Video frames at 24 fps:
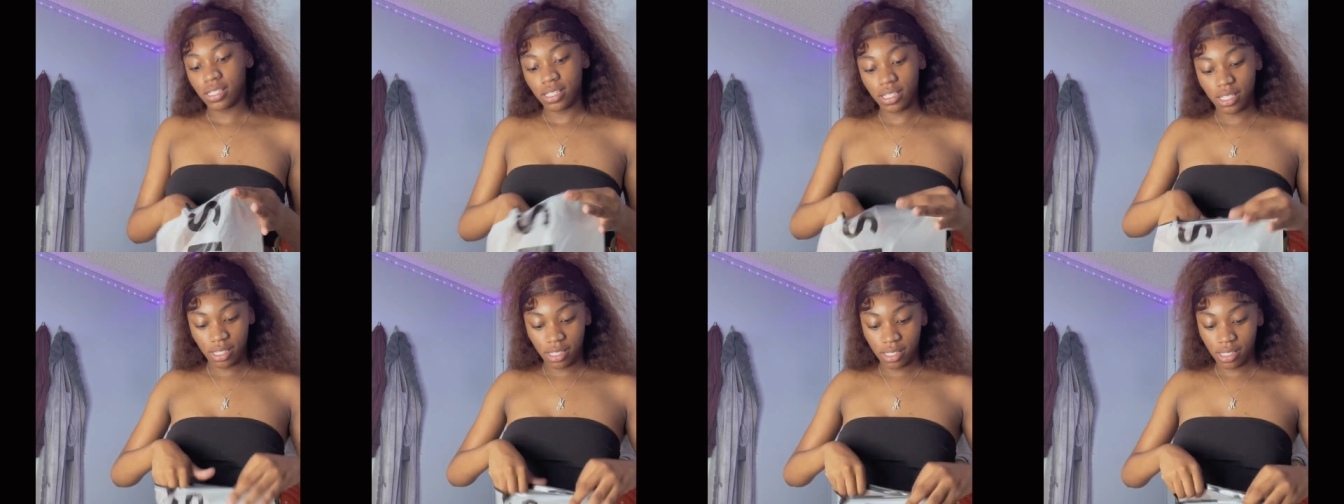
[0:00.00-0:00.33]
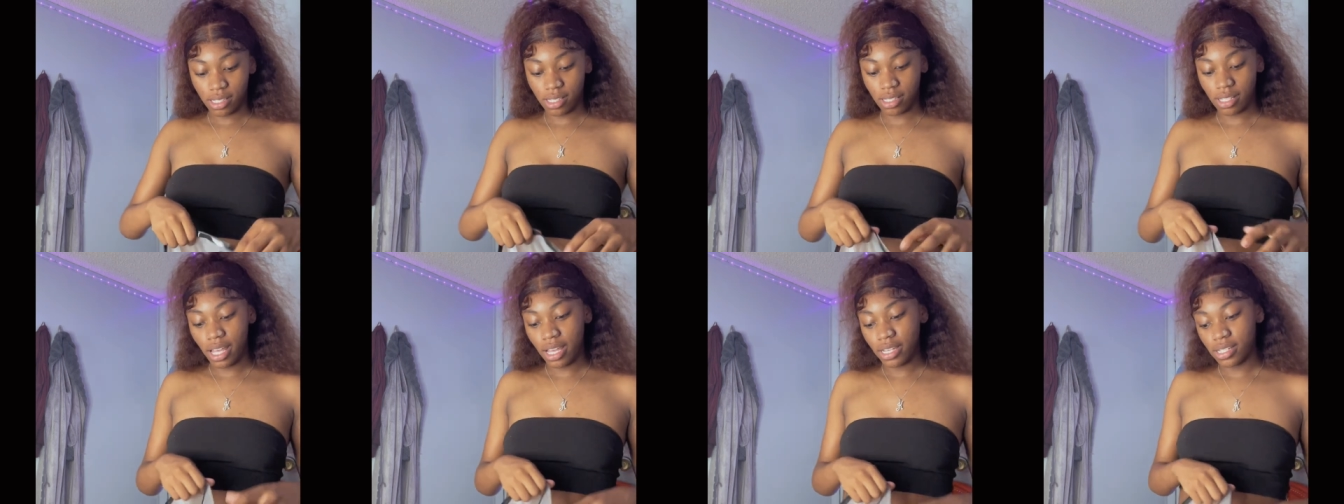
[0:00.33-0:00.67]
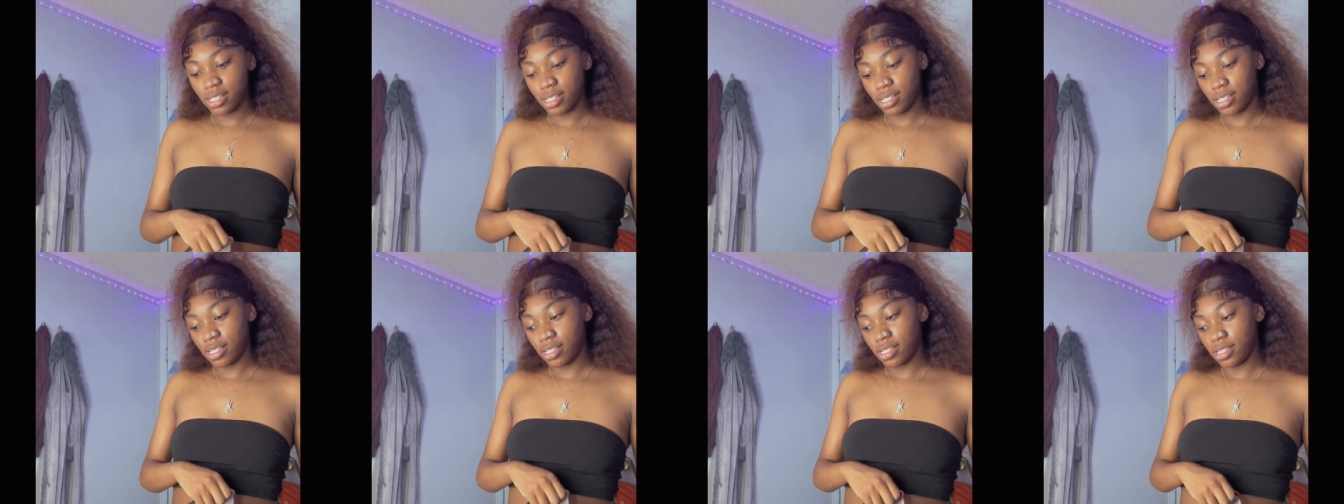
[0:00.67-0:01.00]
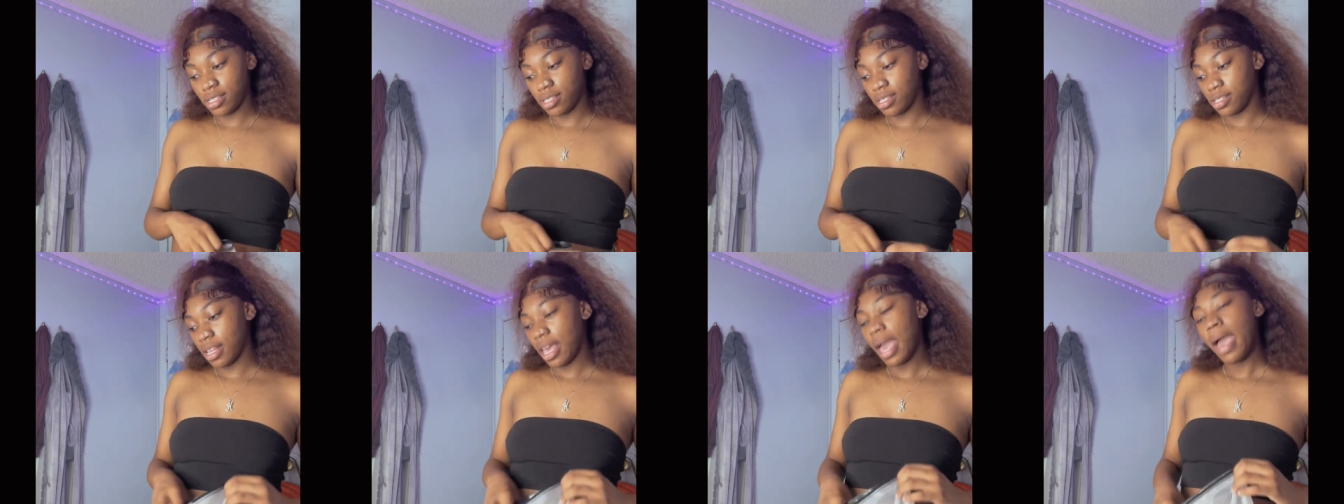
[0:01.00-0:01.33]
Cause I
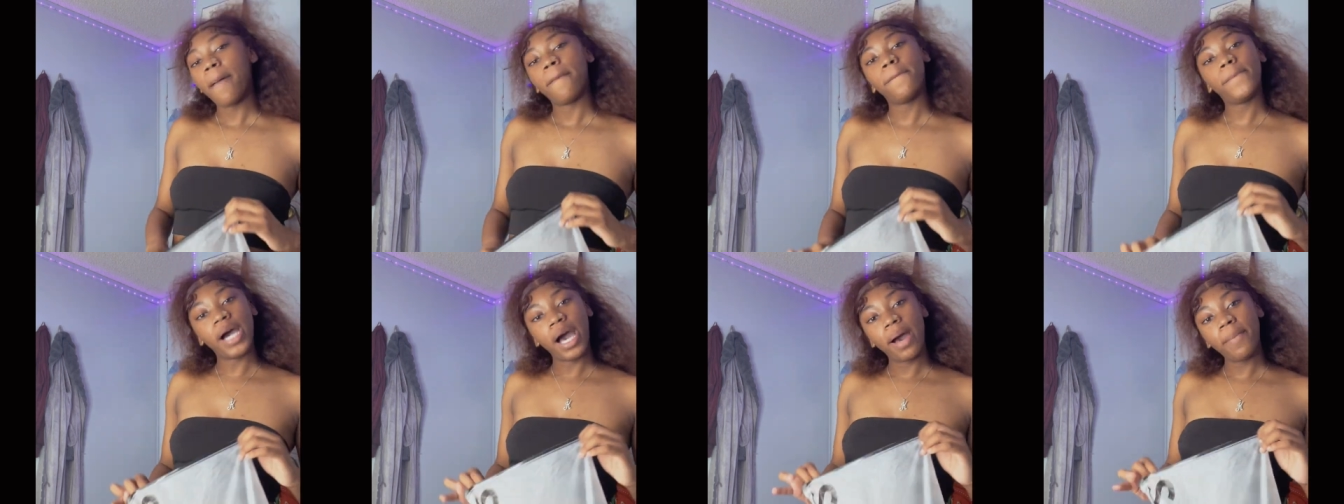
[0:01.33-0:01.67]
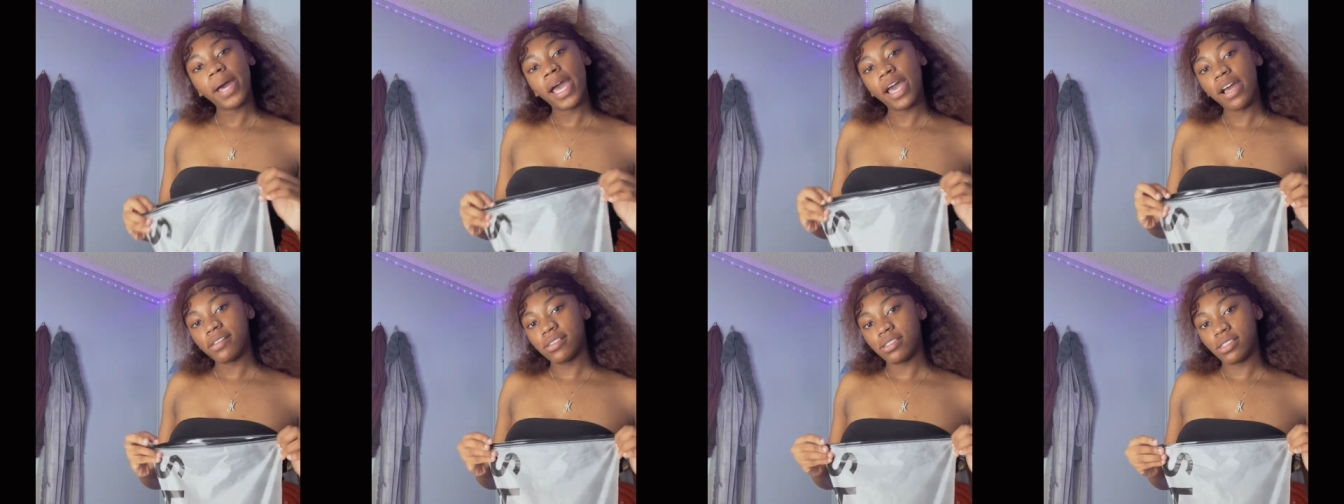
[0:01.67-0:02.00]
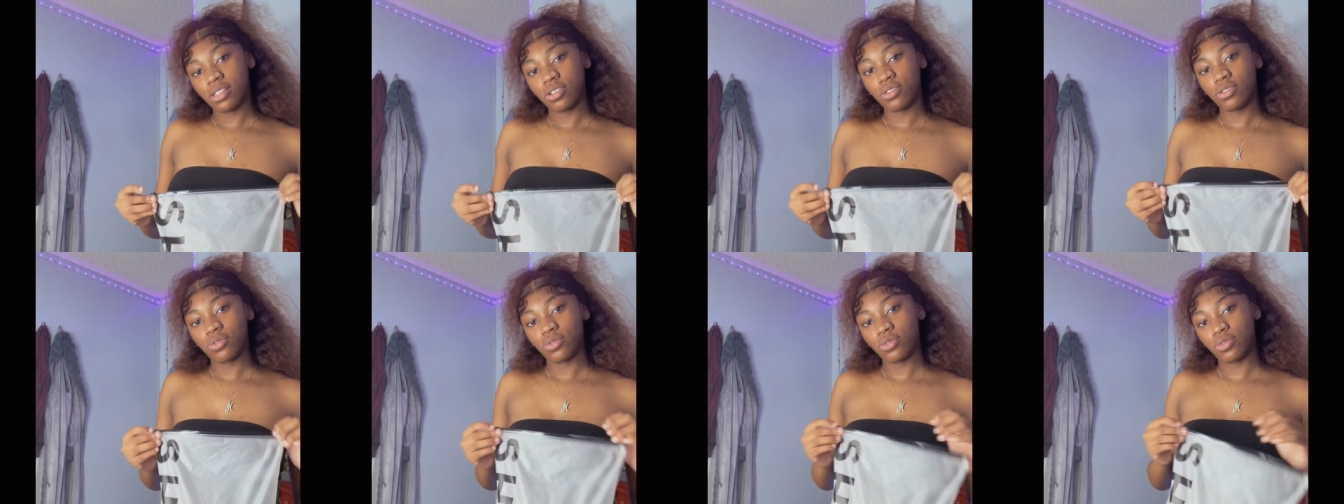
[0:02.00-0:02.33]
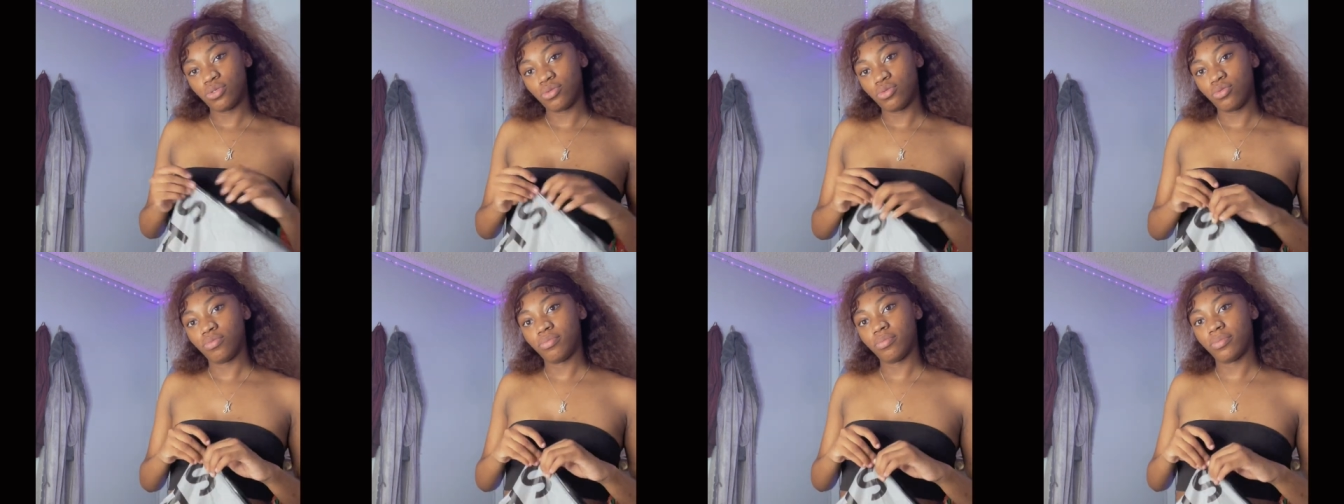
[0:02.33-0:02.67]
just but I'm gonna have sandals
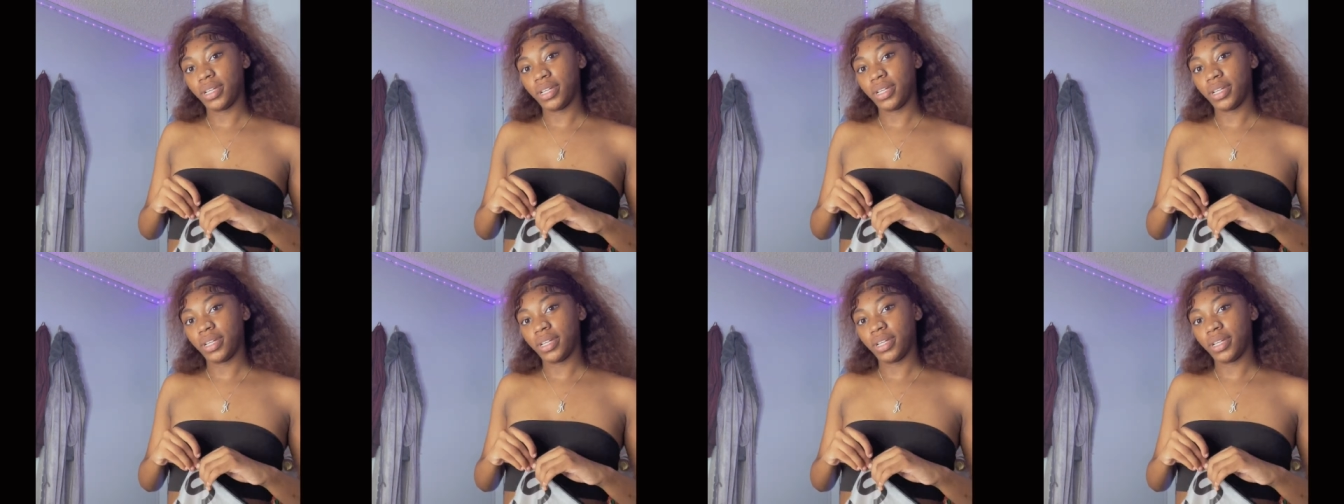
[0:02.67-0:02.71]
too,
------------------------------------
Work order
Where an entry includes an image, leave that image out; otherwise, reproduce everything exactly.

Your response
Video frames at 24 fps:
[0:00.00-0:00.33]
[0:00.33-0:00.67]
[0:00.67-0:01.00]
[0:01.00-0:01.33]
Cause I
[0:01.33-0:01.67]
[0:01.67-0:02.00]
[0:02.00-0:02.33]
[0:02.33-0:02.67]
just but I'm gonna have sandals
[0:02.67-0:02.71]
too,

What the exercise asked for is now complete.